23/07/2018 – Indefinidas a integralidade e a paridade na aposentadoria especial

                A 2ª Câmara do Tribunal de Contas do Estado, conforme publicação de 05.07.18 no Diário Eletrônico do TCE-RS, através do relator Conselheiro Marcos Peixoto, decidiu pelo sobrestamento de processo de aprovação do ato de aposentadoria de policial civil, com concordância unânime daquela Câmara, sob justificativa de aguardar o deslinde de discussão judicial, relativa à Ação Direta de Inconstitucionalidade 5039/STF, com origem em Roraima. Esta ADI foi objeto de notícia da ACP/RS em 16.05.18, versando sobre o direito de integralidade de proventos e de paridade de reajustes entre ativos e inativos policiais civis, em decorrência da Emenda Constitucional 41/03.

 

              O TCE/RS considerou o Parecer  17.046/17/PGE-RS, o qual propugna

 

haver, na concessão da aposentadoria policial, especialidade apenas quanto ao tempo de serviço, discordando da especialidade do cálculo do valor (integralidade) e quanto ao modo de reajuste (com paridade).

 

             Contudo, bem lembrou o TCE/RS que a recomendação administrativa da PGE ainda não possui imposição judicial, ora em aguardo de julgamento pelo STF, pelo que decidiu sobrestar o assunto até a definição daquela ADI.

 

            No entendimento da PGE, o modo único para proventos paritários estaria no Art. 6º da EC 41/03, sendo a idade de 60 para homens, 55 para mulheres, tempo de contribuição 35 anos para homens, 30 para mulheres, e 20 anos de carreira e 5 anos no cargo. 

          

             Para a PGE, as regras de transição da EC 41/03 (integralidade e paridade) não se aplicam à aposentadoria especial.

 

             Apesar, a própria PGE/RS externa, no referido Parecer 17.046, ser a matéria extremamente polêmica quanto à forma de cálculo do valor e do critério de reajuste dos proventos policiais civis após a EC 41/03. Exemplifica que, no âmbito da União, os policiais federais fazem jus, com reconhecimento do Tribunal de Contas da União, à aposentadoria especial com direito à integralidade (em razão da LC 51/85) e à paridade (em virtude da lei federal 4878/65).

 

             A PGE/RS tem mostrado invulgar interesse em relação à aposentadoria especial do policial civil, dentre várias outras existentes.
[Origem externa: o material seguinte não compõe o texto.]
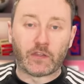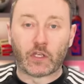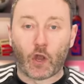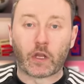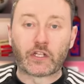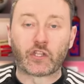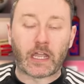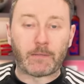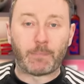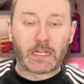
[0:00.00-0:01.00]
the knowledge
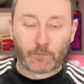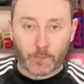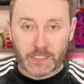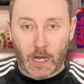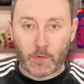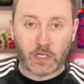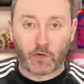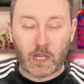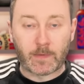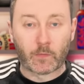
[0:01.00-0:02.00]
that a bid from Saudi
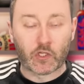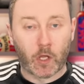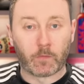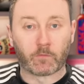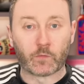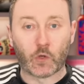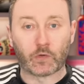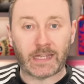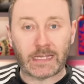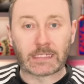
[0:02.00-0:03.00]
Arabia was coming from
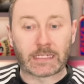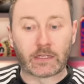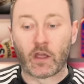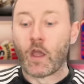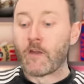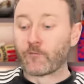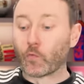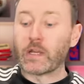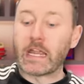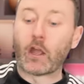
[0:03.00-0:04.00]
Jordan Henderson,
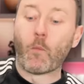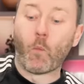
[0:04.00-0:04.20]
freeing up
Em diferente iniciativa,  que  se faz necessário trazer ao conhecimento da categoria, por um outro parecer, de nº 16.949/17, seu Conselho Superior propôs a arguição de inconstitucionalidade à LC 144/14, especialmente em relação à diferença de tempo de serviço para aposentadoria especial voluntária, entre homem e mulher policial civil, com sequência ainda não sabida. 

 

             Ocorre que a LC 144/14, que atualiza a redação da “aposentadoria do servidor público policial (LC 51/85), nos termos do § 4º do Art. 40 da Constituição Federal”, alcança policiais civis e também policiais militares e aponta exatamente para a ressalva constitucional, “nos termos definidos em leis complementares”, das regras gerais do Art. 40 ao funcionalismo. A interpretação da concessão de aposentadoria especial se dá então com requisitos e critérios diferenciados de todas os demais. Não há limitação expressa à concessão especial, nem é lícito suscitá-la por entendimento excluidor deste ou daquele parágrafo.  

Normalidade devida

             Apesar do arcabouço redutor de direitos discorrido no Parecer da PGE/RS, acreditamos que rapidamente venha a ser reassegurado o espírito de exceção previsto no § 4º, II, do Art. 40 da CF/88 para os requisitos e critérios diferenciados, que ressalva os servidores que exerçam atividades de risco. Não cabe, nem seria moral, ser invalidada a justificada excepcionalidade dada pela Constituição Federal, através da qual é reconhecido o exercício funcional com exposição vital dos destinatários.  

 

              Fundamental é reconhecer que a a lei complementar 51/85 é inteiramente especial porque contém especialidades que diferenciam os requisitos de aposentadoria aos servidores policiais do país, ou não se justificaria, inclusive com afirmação integral pelo Superior Tribunal Federal. Não pode ser admitida sua retaliação, apoucamento e restringimento. 

 

             Diante de tais circunstâncias, notadamente sobre os iminentes prejuízos acerca da integralidade e paridade, as categorias policiais civis precisam atuar rápida e fortemente para preservar seus direitos.

 

              Porto Alegre, 23 de julho de 2018.

 

              Luiz Cezar Machado Mello,

                Presidente da ACP/RS.